## EXERCISE GOAL
What you return must be the full data, repeated verbatim, with no pictures in it.

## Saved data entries
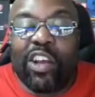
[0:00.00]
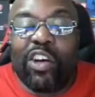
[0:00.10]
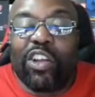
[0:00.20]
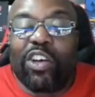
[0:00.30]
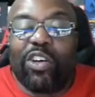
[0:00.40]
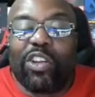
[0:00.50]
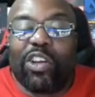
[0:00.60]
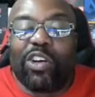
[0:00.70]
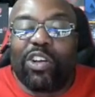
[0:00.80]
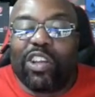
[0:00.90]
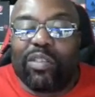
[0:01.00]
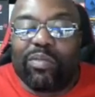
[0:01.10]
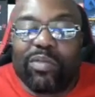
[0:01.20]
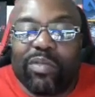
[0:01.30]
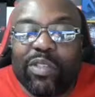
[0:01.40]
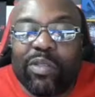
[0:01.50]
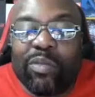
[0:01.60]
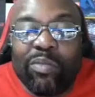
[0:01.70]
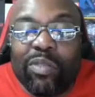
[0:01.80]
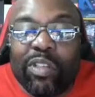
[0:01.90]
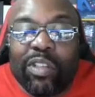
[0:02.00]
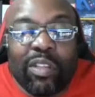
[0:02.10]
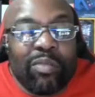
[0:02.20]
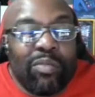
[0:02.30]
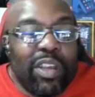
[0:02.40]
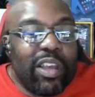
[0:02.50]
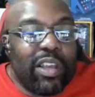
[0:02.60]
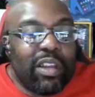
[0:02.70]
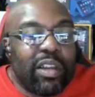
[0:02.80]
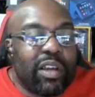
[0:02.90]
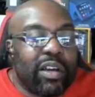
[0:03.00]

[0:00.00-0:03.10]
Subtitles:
Hold on. Me and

## RESULT
[0:00.00]
[0:00.10]
[0:00.20]
[0:00.30]
[0:00.40]
[0:00.50]
[0:00.60]
[0:00.70]
[0:00.80]
[0:00.90]
[0:01.00]
[0:01.10]
[0:01.20]
[0:01.30]
[0:01.40]
[0:01.50]
[0:01.60]
[0:01.70]
[0:01.80]
[0:01.90]
[0:02.00]
[0:02.10]
[0:02.20]
[0:02.30]
[0:02.40]
[0:02.50]
[0:02.60]
[0:02.70]
[0:02.80]
[0:02.90]
[0:03.00]

[0:00.00-0:03.10]
Subtitles:
Hold on. Me and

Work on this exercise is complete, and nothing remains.